De Gagne told Porter that the men accompanying the Canadians had friends and relatives in Khartoum, “and those especially were disappointed at not being able to get into action against the religious-crazed natives in control of the Soudan (sic).”

When the boat expedition was recalled on February 24, the voyageurs had progressed past the Fourth Cataract, within  16 kilometres of Abu Hamel, according to William Nassau Kennedy’s April 9, 1885, letter to  Senator Dr. John Christian Schultz in Ottawa. 
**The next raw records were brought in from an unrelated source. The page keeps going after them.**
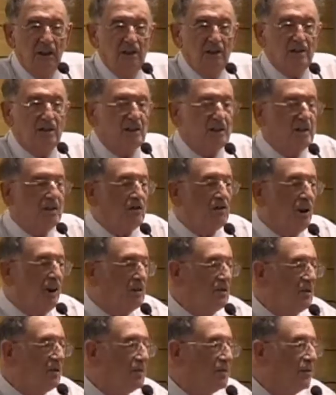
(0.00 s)
This
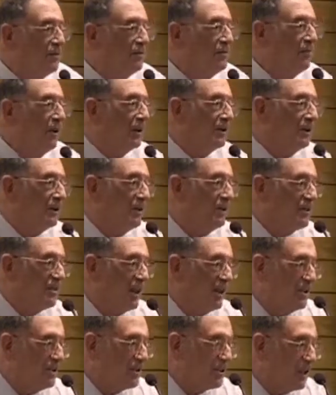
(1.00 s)
crisis of
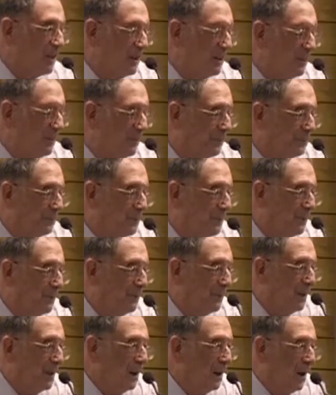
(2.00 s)
modernization,
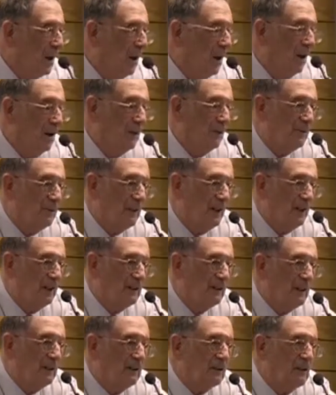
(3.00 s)
of a
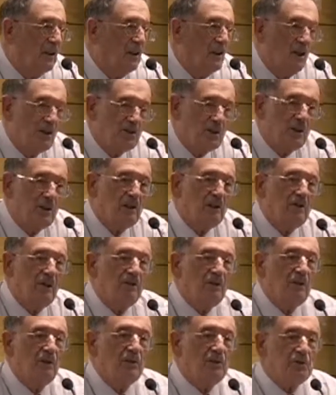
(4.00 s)
technological
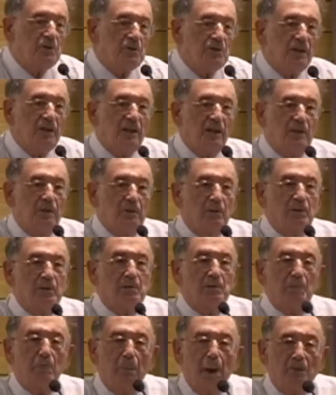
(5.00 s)
revolution that was
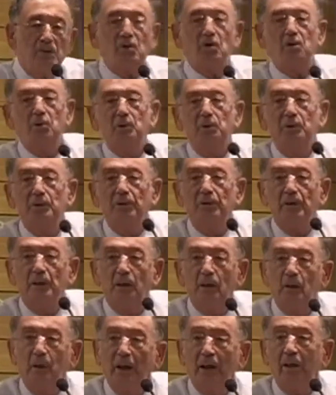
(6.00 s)
much too
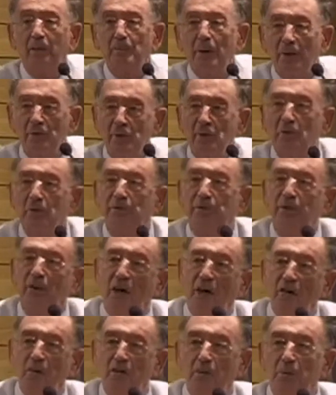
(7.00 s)
quick, much too
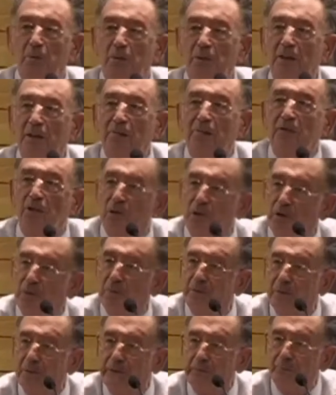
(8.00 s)
fast to be
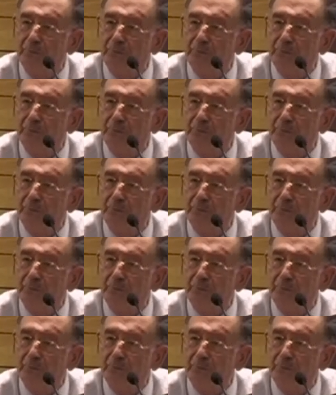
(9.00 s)
absorbed,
The skill of the voyageurs again came into play when the boats ran rapids downriver to Korti — it took 30 days to ascend one section of the river against the current, but just nine to descend. Another section was traversed in only 11 hours, but took 13 days to cover going upstream. At the time, the Nile was again in flood, with large trees and logs making the return journey quite hazardous, according to de Gagne.

“Some of our smaller boats were saved only by the expert voyageurs responsible for our safety,” said de Gagne. 

The Pall Mall Gazette  of February 6, 1885, blamed the fall of Khartoum and Gordon’s death on the politicians “who refused to allow the Nile expeditions to start in spite of warnings and entreaties until too late.” The Times also took a similar position.

The Gazette outlined that the British Parliament only approved £300,000 (by March 1885 the cost of the campaign rose to £3.7 million to the horror of Prime Minister Gladstone) to relieve Gordon on August 9, while the expedition was only sanctioned on August 12. “That period of hesitation sacrificed Khartoum,” editorialized the newspaper.

“We have failed to save Gordon; we have failed to save Stewart.”

In England, the fall of Khartoum was regarded as an humiliation at the hands of a “fanatical horde,” and a blow to British prestige abroad. Newspapers and the public condemned Gladstone, the British government and the War Office for their handling of the campaign. In fact, Gladstone was called the “murderer of Gordon.”

It was well-known that Gladstone was a less than enthusiastic imperialist, who described the Sudanese as “a people struggling to be free (from the Ottoman Turks) and they are struggling rightly to be free.” Gladstone saw the British Empire as a voluntary association of people under British stewardship — reminiscent of today’s British Commonwealth of Nations.

Furthermore, he dreaded the cost and risks involving a British military campaign in the region. It was only under intense public pressure, Queen Victoria’s demand that Gordon be rescued as well as lobbying by his own caucus, that Gladstone agreed to the expedition. 

“May, June, July and almost half-way through August before an undecided Executive above,” wrote Butler in his Life of Charles George Gordon, “and congested clerkship, rival theories, and varying ambitions below, can shape themselves into any fixed plan of action.”

Butler said the dithering on a plan was “time wasted.”

Even Wolseley blamed Gladstone for the failure of the Sudan campaign, which was to be expected under the circumstances of Khartoum’s capture by the Mahdi. Writing in his journal on February 17, Wolseley said, “He is responsible for Gordon’s death and all the bloodshed and horror attendant upon the fall of Khartoum.”

Opposition to the Gladstone government was so intense that votes of censure arose in the House of Lords and the Commons. The government lost the vote in the House of Lords, but won in the Commons, allowing Gladstone to retain political power in Britain.

With the failure to rescue Gordon, critics of Wolseley’s tactics began to emerge. Sir Samuel Baker, the noted Nile explorer, wrote in the Gazette that he had advised Wolseley against the Nile route, telling him to land his troops at Suakin on the Red Sea and then advance overland to Berber then to Khartoum. He and General Sir Frederick Stephenson, the commander of the British occupying force in Egypt, told Wolseley that even if he took the Nile route, the troops would have to undertake a cross-country trek to Khartoum, which eventually turned out to be the case.